Adharanand Finn. Running with the Kenyans: Passion, Adventure, and the Secrets of the Fastest People on Earth. New York : 2012, Random.
Adharanand (ouf … ça veut dire Joie Éternelle en sanscrit …. ses parents étaient des hippies qui suivaient un gourou Indien au début des années 1970) court son 10k en 38:35. Il travaille comme journaliste pour le Guardian, Section Sports, écrit parfois des articles pour Runner’s World, court quelques fois par semaine, a lu Born to Run, s’intéresse au minimalisme. Bref, rien de très excitant.
Par contre, une passion pour la course à pied l’habite depuis sa jeune adolescence alors qu’il idolâtrait les coureurs africains, s’imaginait courant dans la savane africaine pendant ses sorties et s’entraînait avec une équipe d’athlétisme, réelle. Cette passion a été quelque peu mise en veilleuse depuis la naissance de ses deux filles, mais suite à une victoire-surprise dans un 10k régional, son côté rêveur soudainement se réveille et il décide d’aller vivre avec sa famille à Iten au Kenya pour s’entraîner pendant quelques mois et goûter au mode de vie des coureurs de fond les plus rapide au monde.
Et là, en arrivant sur place, évidemment, quelques clichés de « mzungu » sont déboulonnés : « Hé, mais ça s’entraîne avec des gros trainers renforcés ici!? Et qu’est-ce qu’ils font à ainsi atterrir sur le talon?? » La transition est difficile pour Adharanand … le « easy pace » kenyan correspondant en gros à son effort maximal sur les plus longues distances … mais il s’accroche.
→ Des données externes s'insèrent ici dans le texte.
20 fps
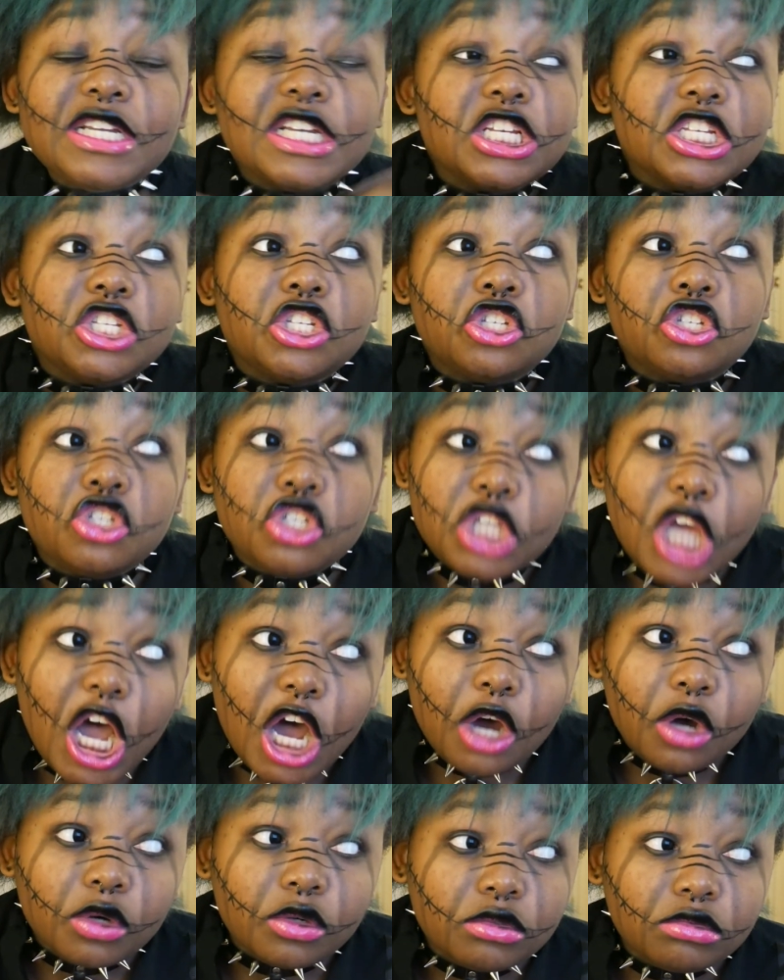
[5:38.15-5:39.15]

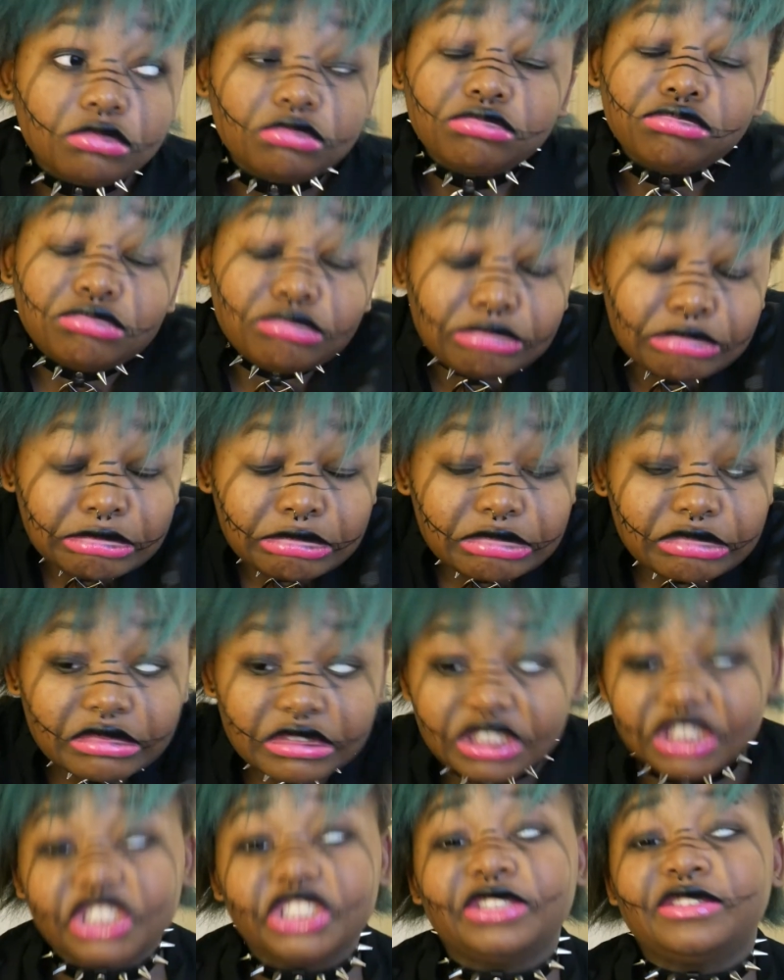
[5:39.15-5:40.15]
So,
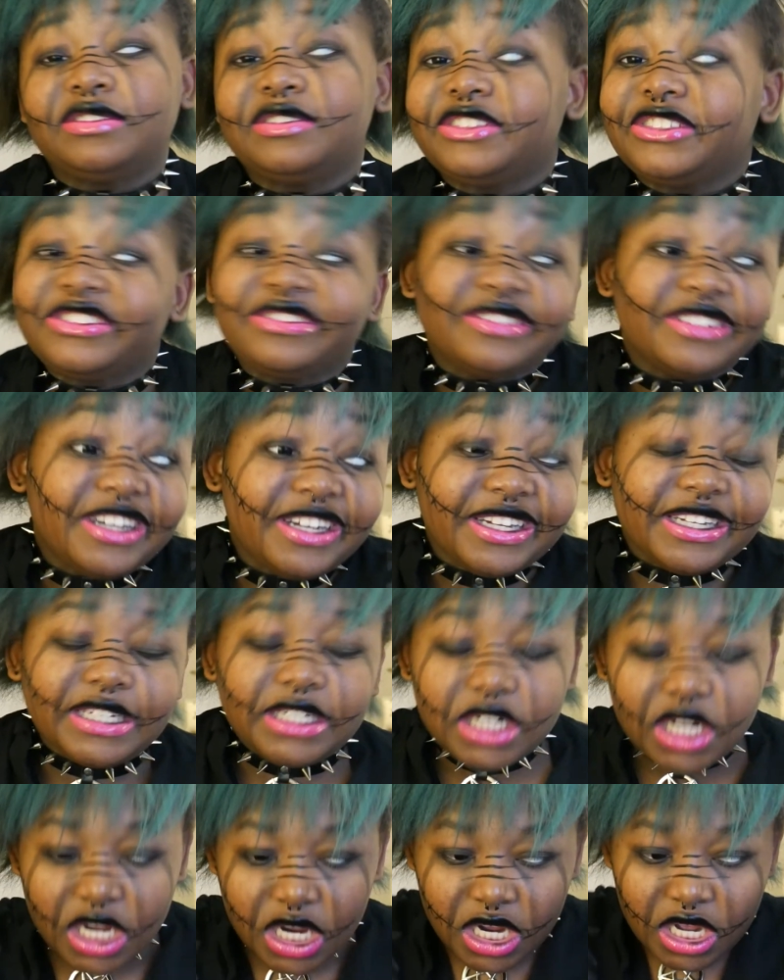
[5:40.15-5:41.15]
just
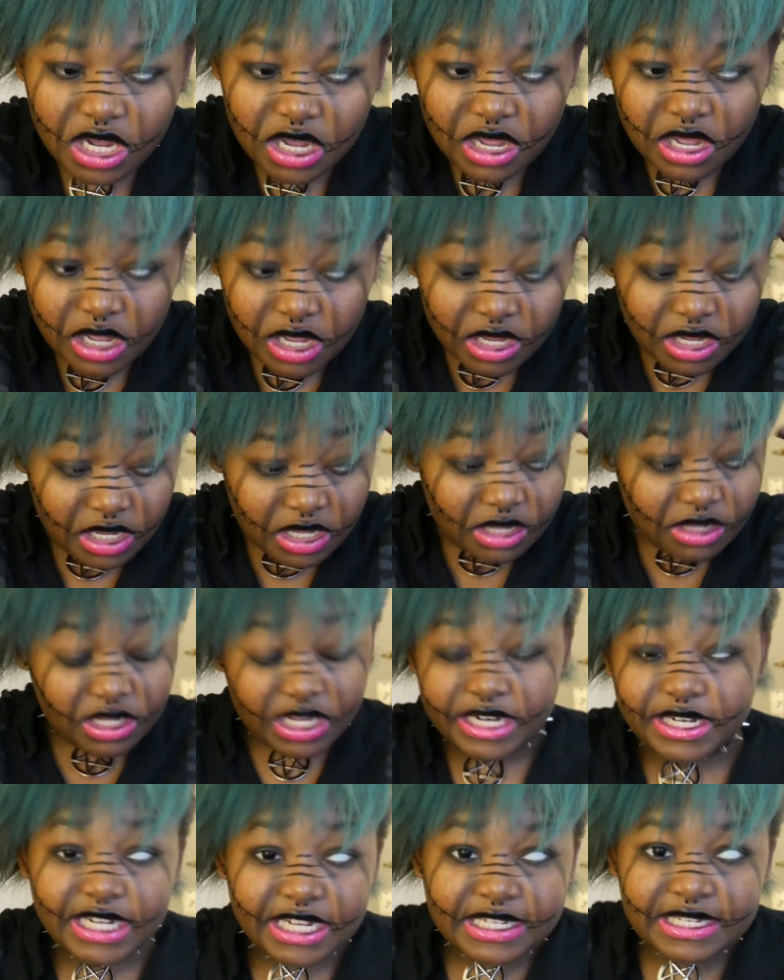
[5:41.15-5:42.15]
saying,
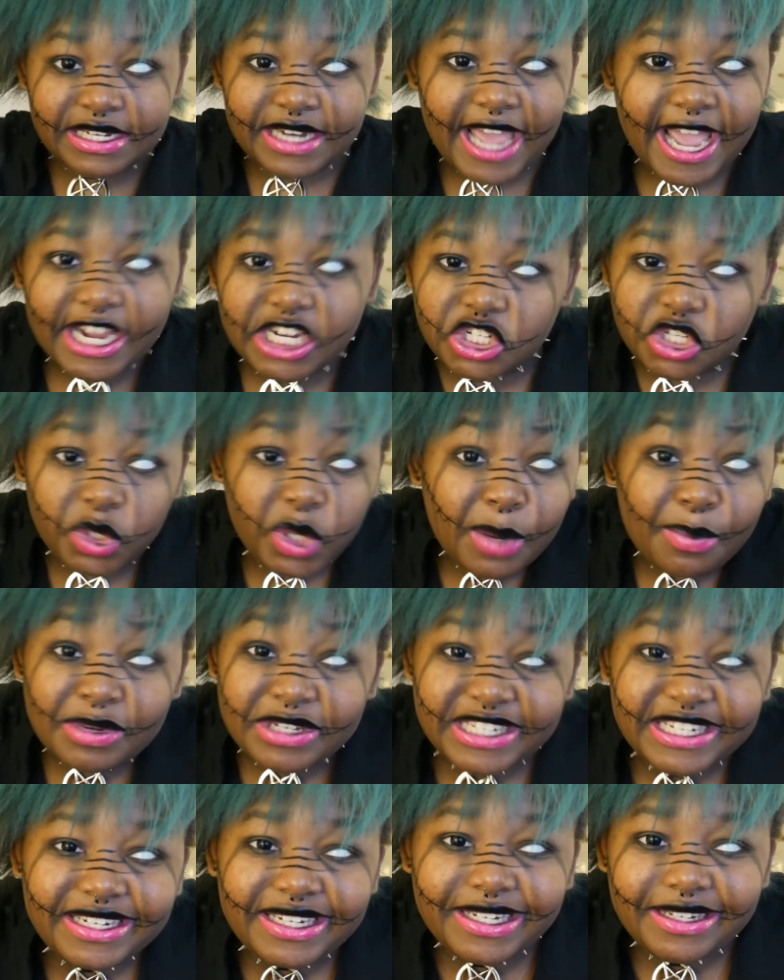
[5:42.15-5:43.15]
it doesn't actually
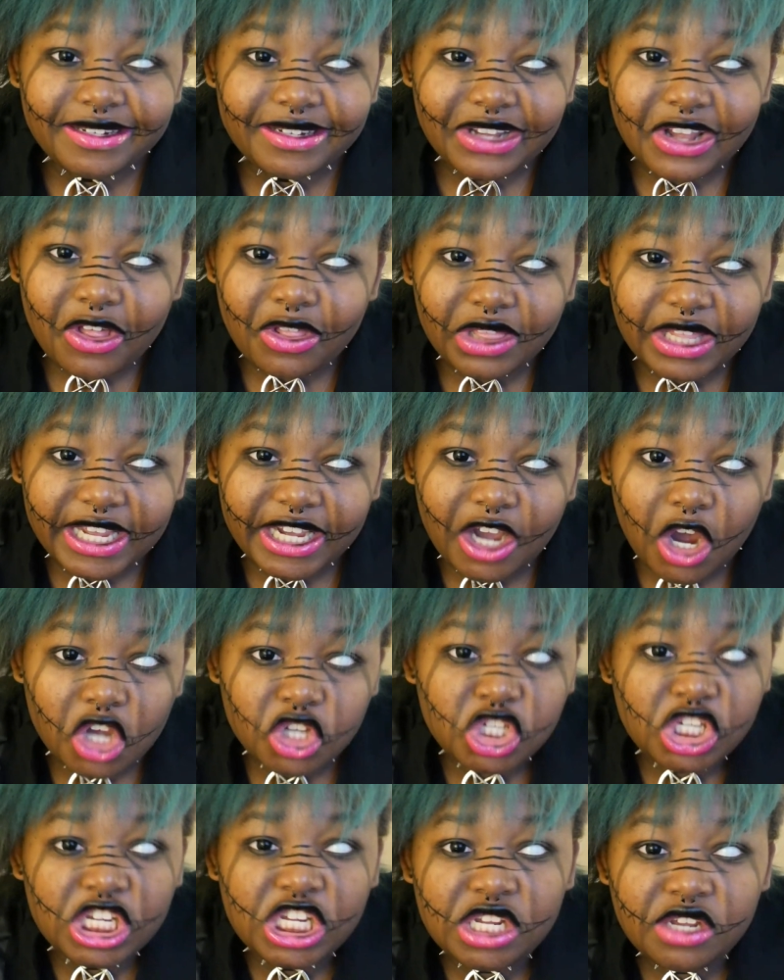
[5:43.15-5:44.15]
represent like
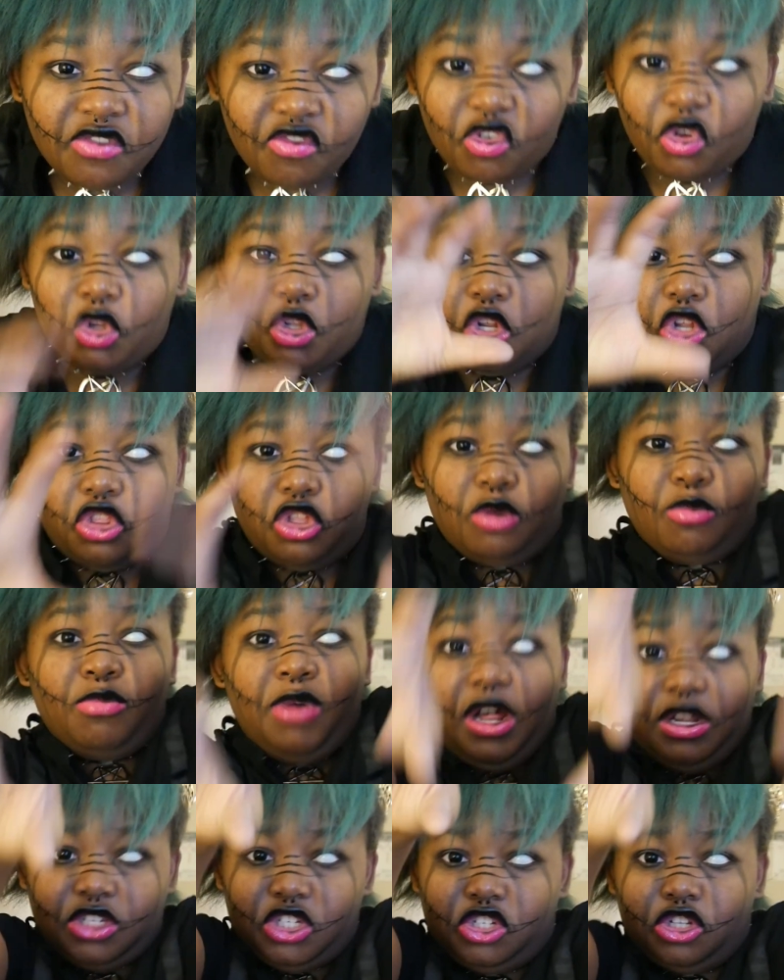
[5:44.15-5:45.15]
evil or
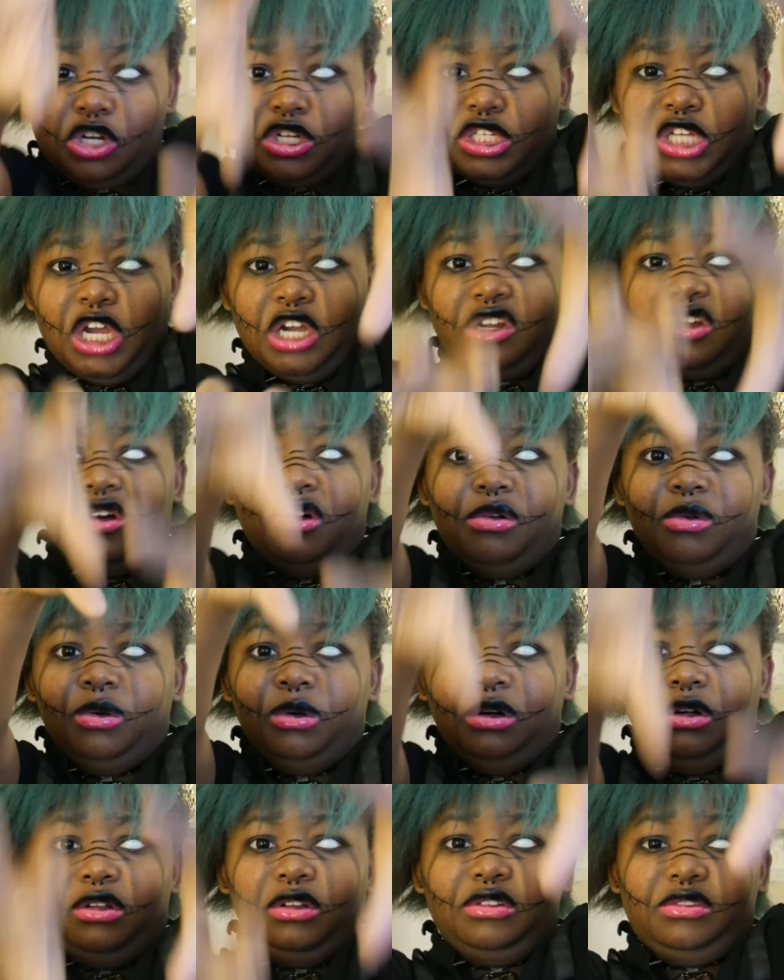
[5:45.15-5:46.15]
monsters and
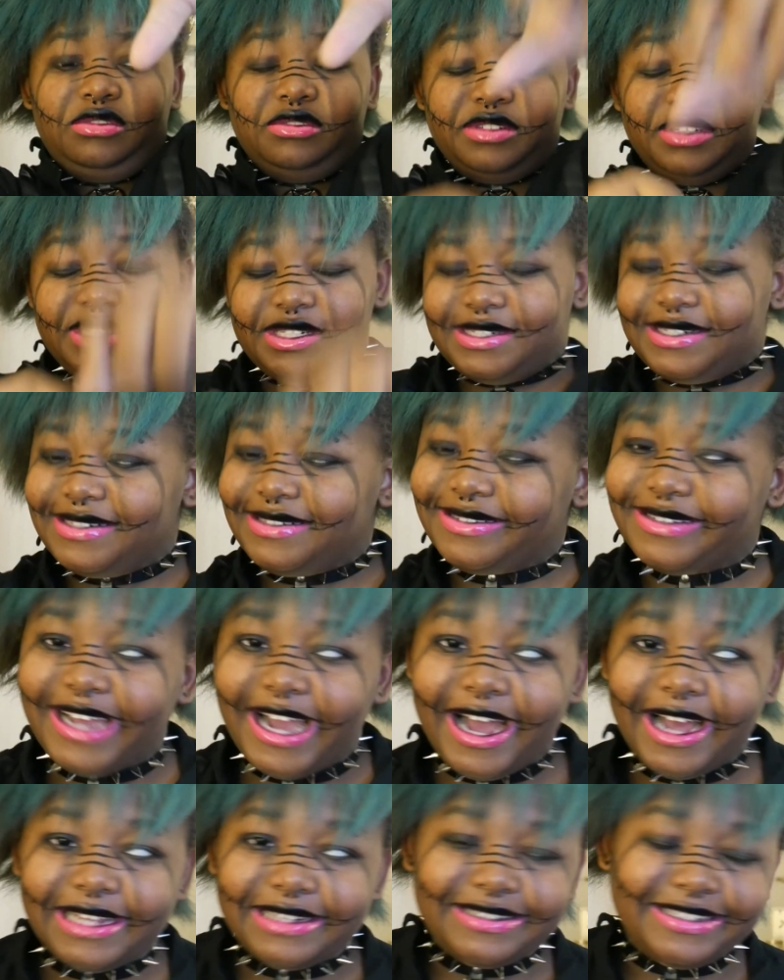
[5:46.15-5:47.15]
ghouls.
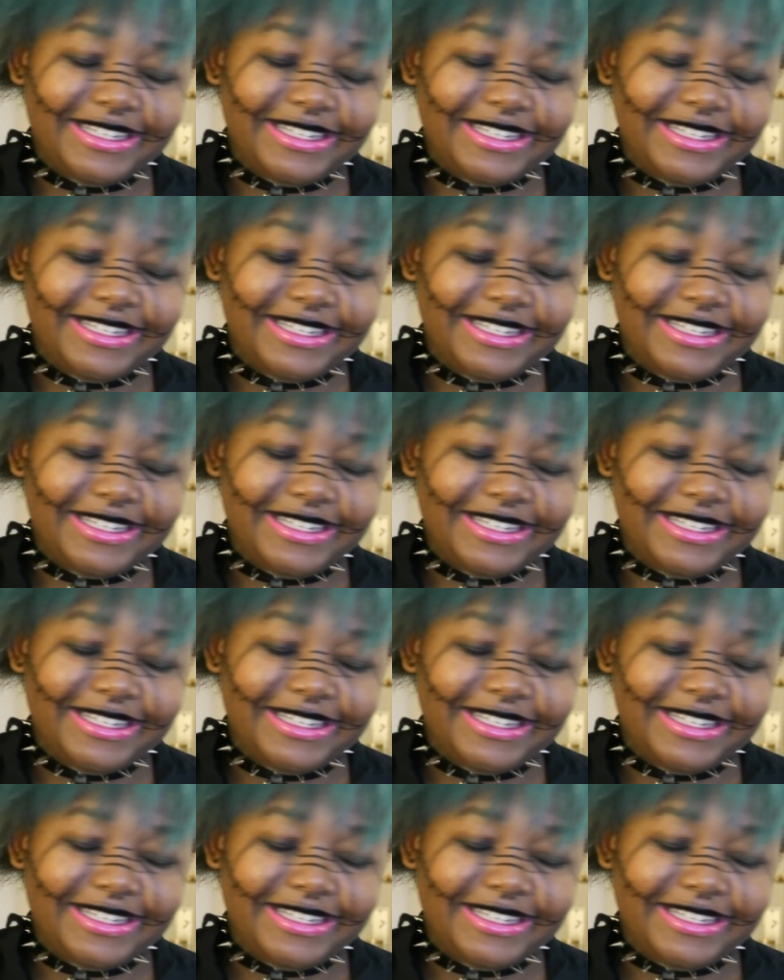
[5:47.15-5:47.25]
Nah.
Et c’est là que le livre est plutôt intéressant, dans cette espèce de dérive parfois un peu hallucinée d’un homme blanc ordinaire qui se met à courir à tous les jours et qui se place avec sa famille dans un territoire totalement non-familier. Au passage, il rencontre tout plein d’entraîneurs de grande renommée et surtout une multitude de champions. Ses descriptions de la vie quotidienne des coureurs d’élite rend très bien l’espèce de platitude que l’on imagine comme constituant la majeure partie de leurs moments non-actifs : « The athletes in the camp (…) can sit for hours on plastic garden chairs just talking or just staring into space. And when they get bored with that, they go to sleep. (…) I spoke to some top British athletes who had come to Kenya to train and I asked them what they thought the biggest difference was between the Kenyan’s training and their own. ‘Rest,’ they said unanimously. »
Tranquillement, imperceptiblement, il améliore sa forme, parvenant à s’accrocher de plus en plus longtemps lors des entraînements. Mais il reste toujours aussi « perdu » dans ce monde qui n’est pas le sien, dans le labyrinthe de routes de terre rouge qu’il doit naviguer, dans ces façons de faire et ces modes d’interactions sociales qui ne sont pas les siennes.
Le livre est construit de manière assez classique avec un « buildup » (amélioration de la forme, constitution d’une équipe, intégration dans la communauté) menant à un climax (un marathon dans la savane), suivi d’un épilogue triomphant (Adharanand à New York). Si on a un reproche à faire à ce livre, c’est qu’il ne traite jamais de la possibilité du dopage. Il ne nie aucunement, pas plus qu’il accuse, le sujet est tout simplement inexistant ici. Et, ajoutons aussi que tout le côté sombre de la politique des sélections kenyanes est lui aussi plus ou moins laissé de côté. L’auteur traite par contre de la pauvreté et des inégalités. Donc, c’est un feel-good book qui reste en contact avec le réel, mais qui ne brasse pas trop le marécage de la controverse.
Enfin, cela reste excellent et nous accordons à cet ouvrage la note de 8.7/10.